In this tutorial, we will learn about classification with discriminant analysis and the K-nearest neighbor (KNN) algorithm. KNN can be used for both regression and classification and will serve as our first example for hyperparameter tuning. We will be using two data sets to demonstrate the algorithms in this lesson, churn_df and home_sales.



Click the button below to clone the course R tutorials into your DataCamp Workspace. DataCamp Workspace is a free computation environment that allows for execution of R and Python notebooks. Note - you will only have to do this once since all tutorials are included in the DataCamp Workspace GBUS 738 project.



The code below will load the required packages and data sets for this tutorial. We will need a new package for this lesson, discrim. This packages is part of tidymodels and serves as a general interface to discriminant analysis algorithms in R.

When installing discrim, you will also need to install the klaR package.


library(tidymodels)
library(discrim) # for discriminant analysis

# Telecommunications customer churn data
churn_df <- readRDS(url('https://gmubusinessanalytics.netlify.app/data/churn_data.rds'))


# Seattle home sales
home_sales <- readRDS(url('https://gmubusinessanalytics.netlify.app/data/home_sales.rds')) %>% 
              select(-selling_date)



Data

We will be working with the churn_df and home_sales data frames in this lesson.

Take a moment to explore these data sets below.



Telecommunication Customer Churn


A row in this data frame represents a customer at a telecommunications company. Each customer has purchased phone and internet services from this company.

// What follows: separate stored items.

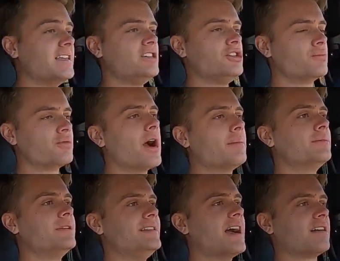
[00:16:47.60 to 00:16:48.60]
you're
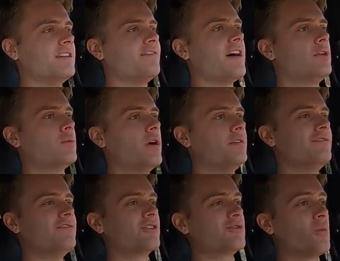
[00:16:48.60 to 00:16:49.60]
probably not going to find one
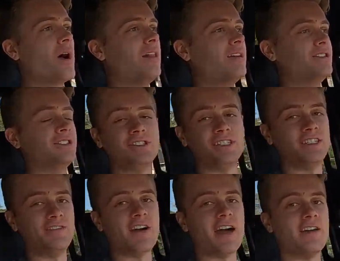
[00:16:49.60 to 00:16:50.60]
for well under
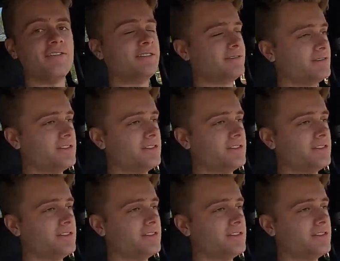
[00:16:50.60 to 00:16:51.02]
65.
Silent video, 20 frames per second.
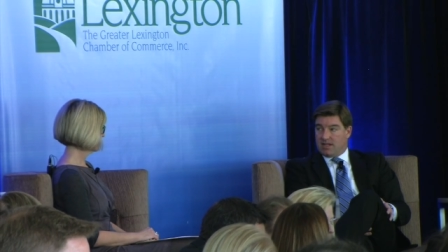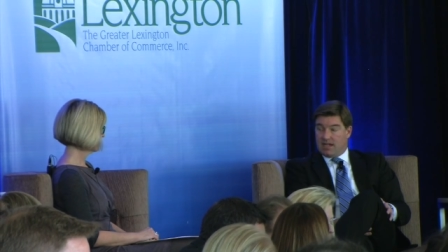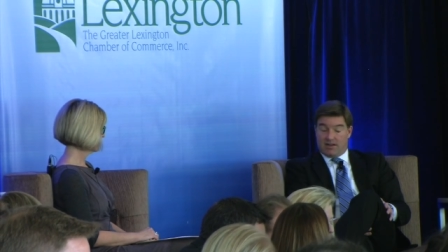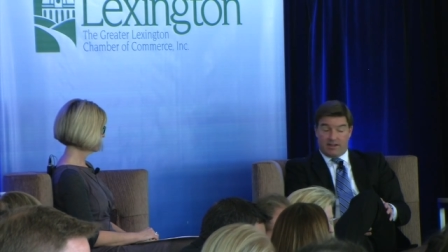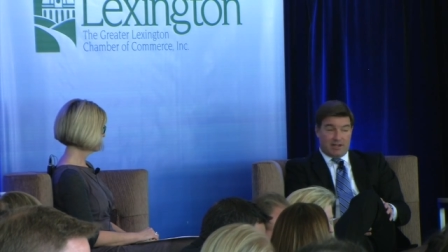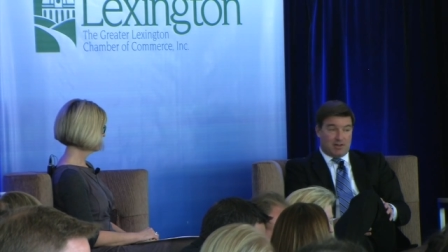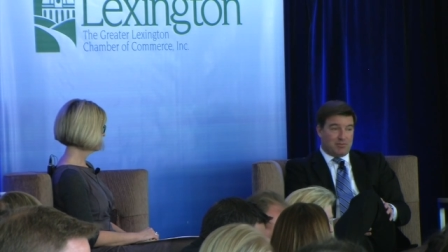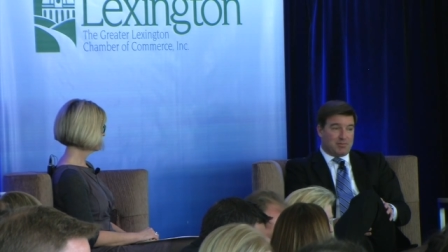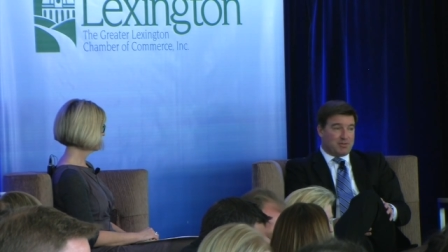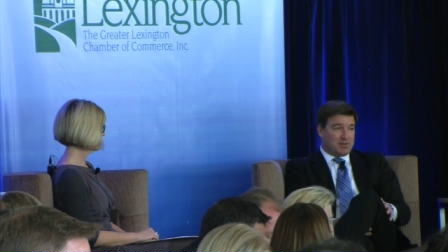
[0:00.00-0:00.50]
Now,
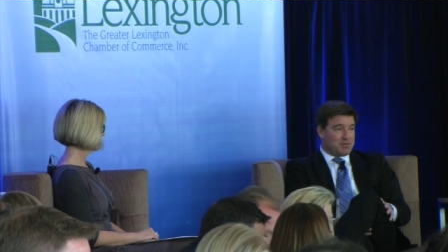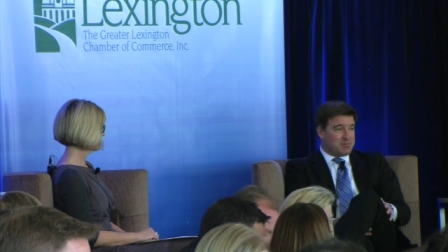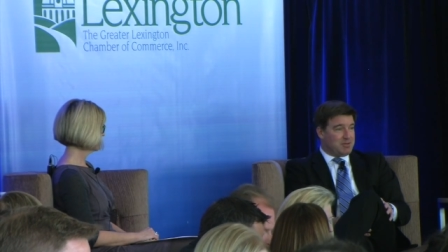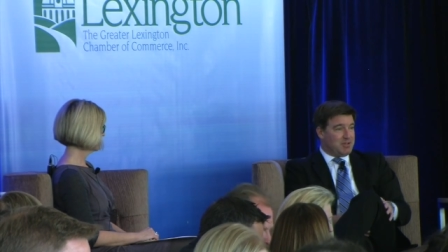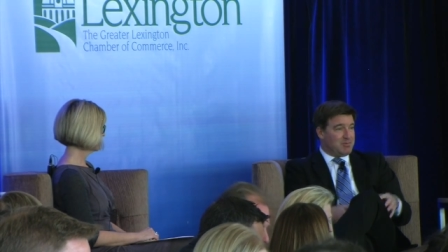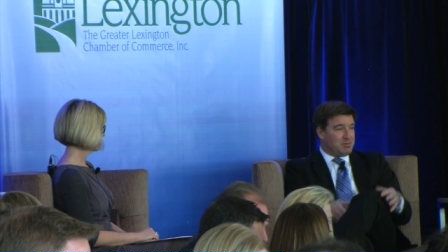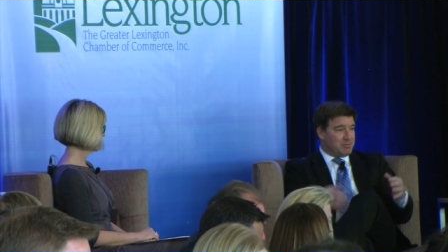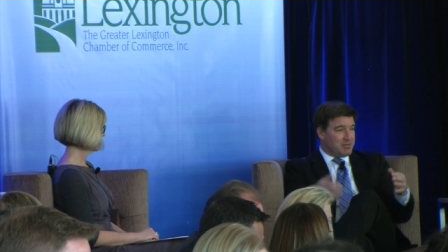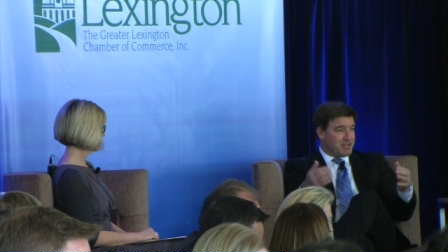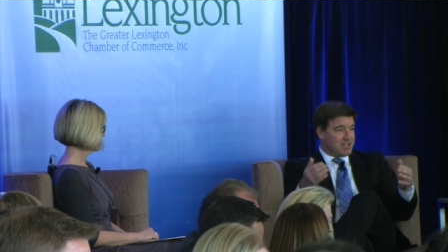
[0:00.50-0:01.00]
I hope those
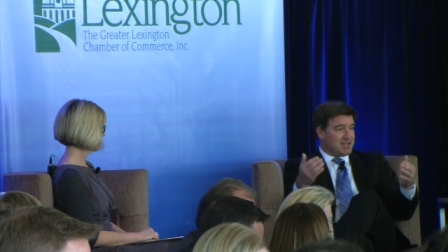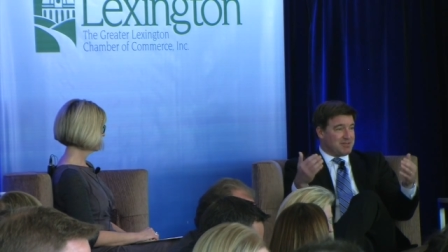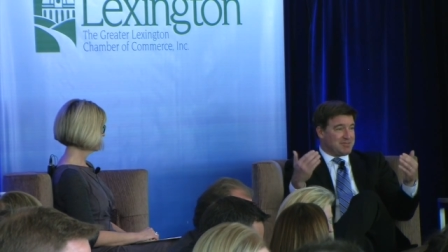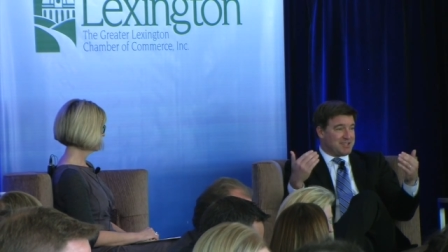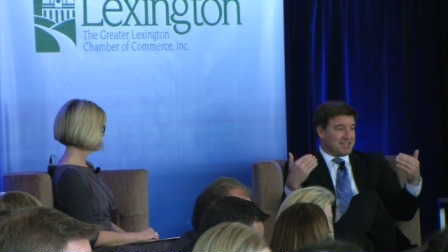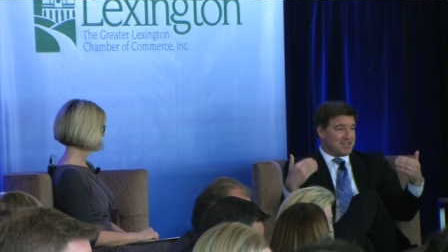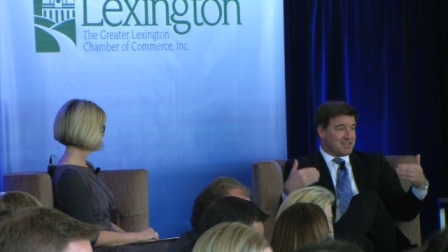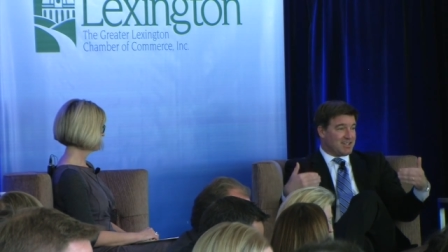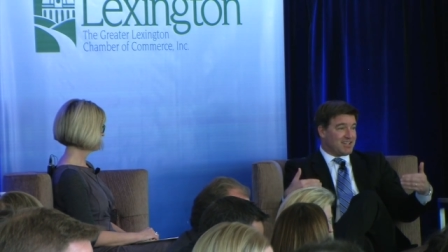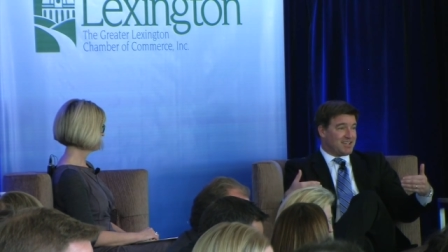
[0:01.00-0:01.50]
people become
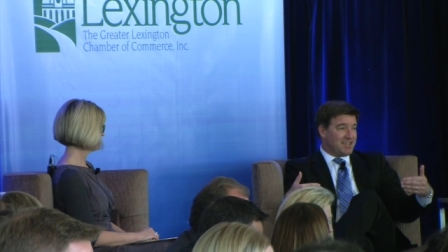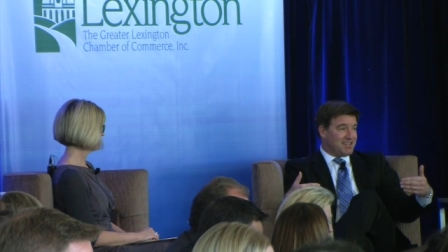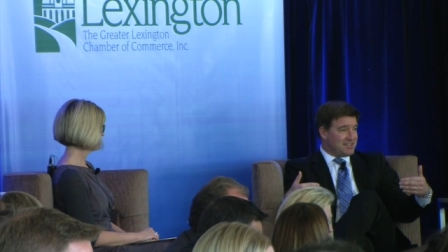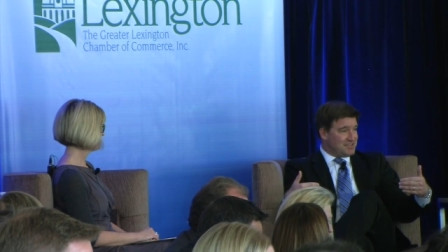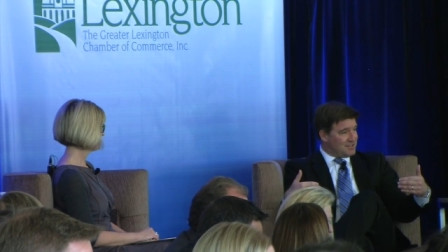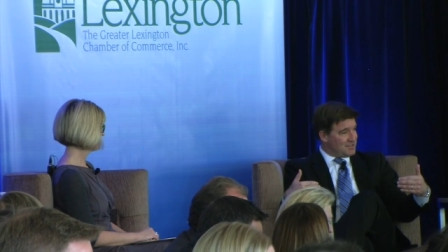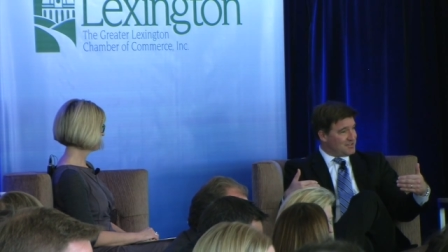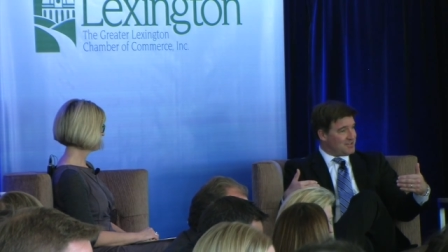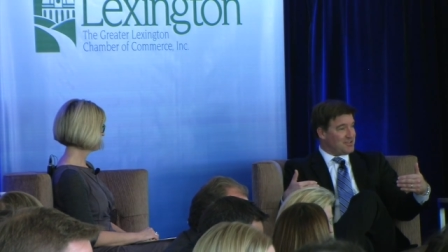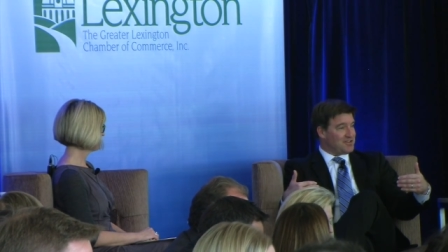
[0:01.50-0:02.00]

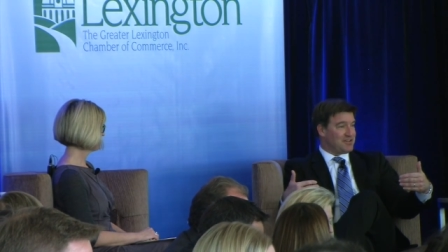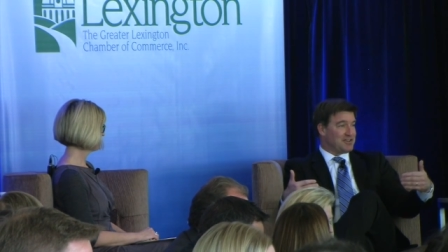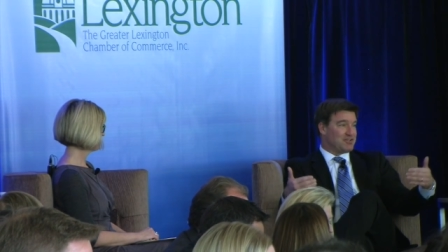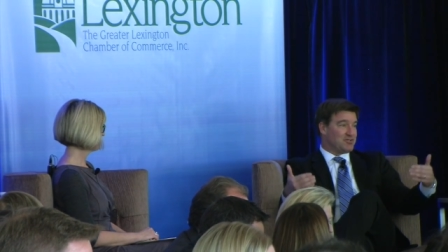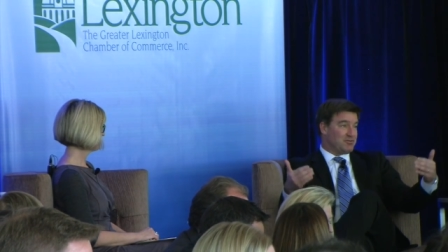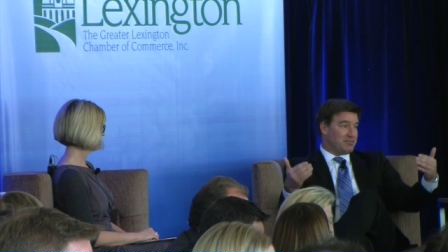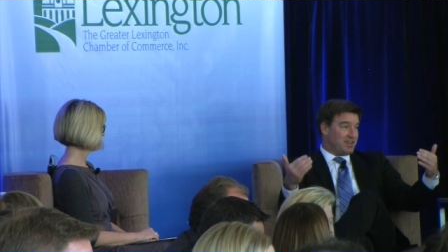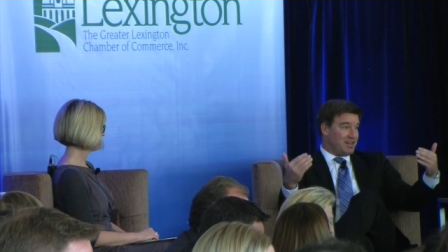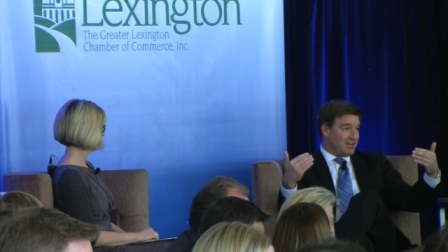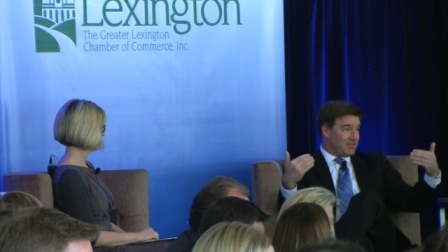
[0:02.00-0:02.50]
Kentuckians, start
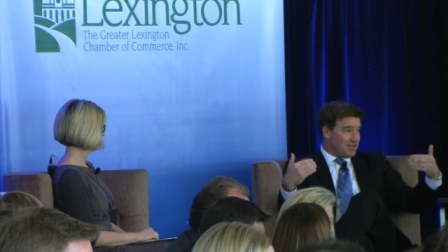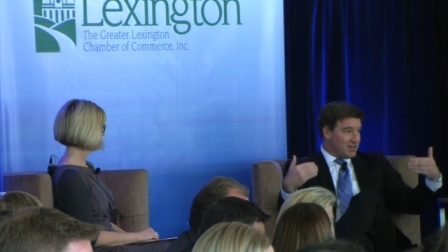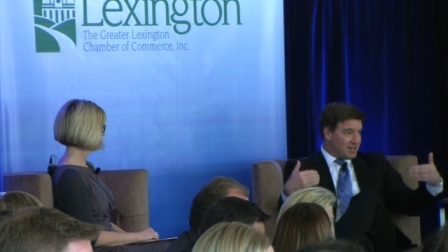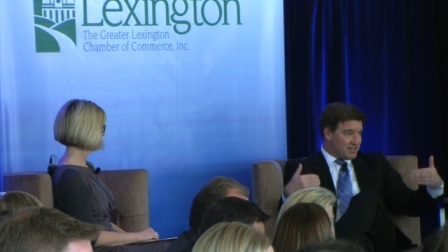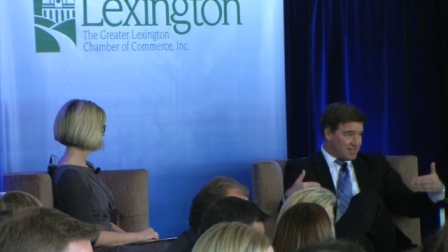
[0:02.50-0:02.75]
contributing to our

The outcome variable in this data is churn which indicates whether the customer terminated their services.


Seattle Home Sales


A row in this data frame represents a home that was sold in the Seattle area between 2014 and 2015.

The outcome variable in this data is selling_price.




Linear Discriminant Analysis

Linear discriminant analysis (LDA) is a classification algorithm where the set of predictor variables are assumed to follow a multivariate normal distribution with a common covariance matrix. As we saw in our lecture, this algorithm produces a linear decision boundary.

Both linear and quadratic discriminant analysis can be specified with the discrim_regularized() function from the discrim package.

Let’s use LDA to predict whether customers will cancel their telecommunications service in the churn_df data frame. We will follow our standard machine learning workflow that was introduced in the logistic regression tutorial.



Data Splitting

In this case, our event of interest is churn == 'yes'. This is what we would like to map to the positive class when calculating our performance metrics.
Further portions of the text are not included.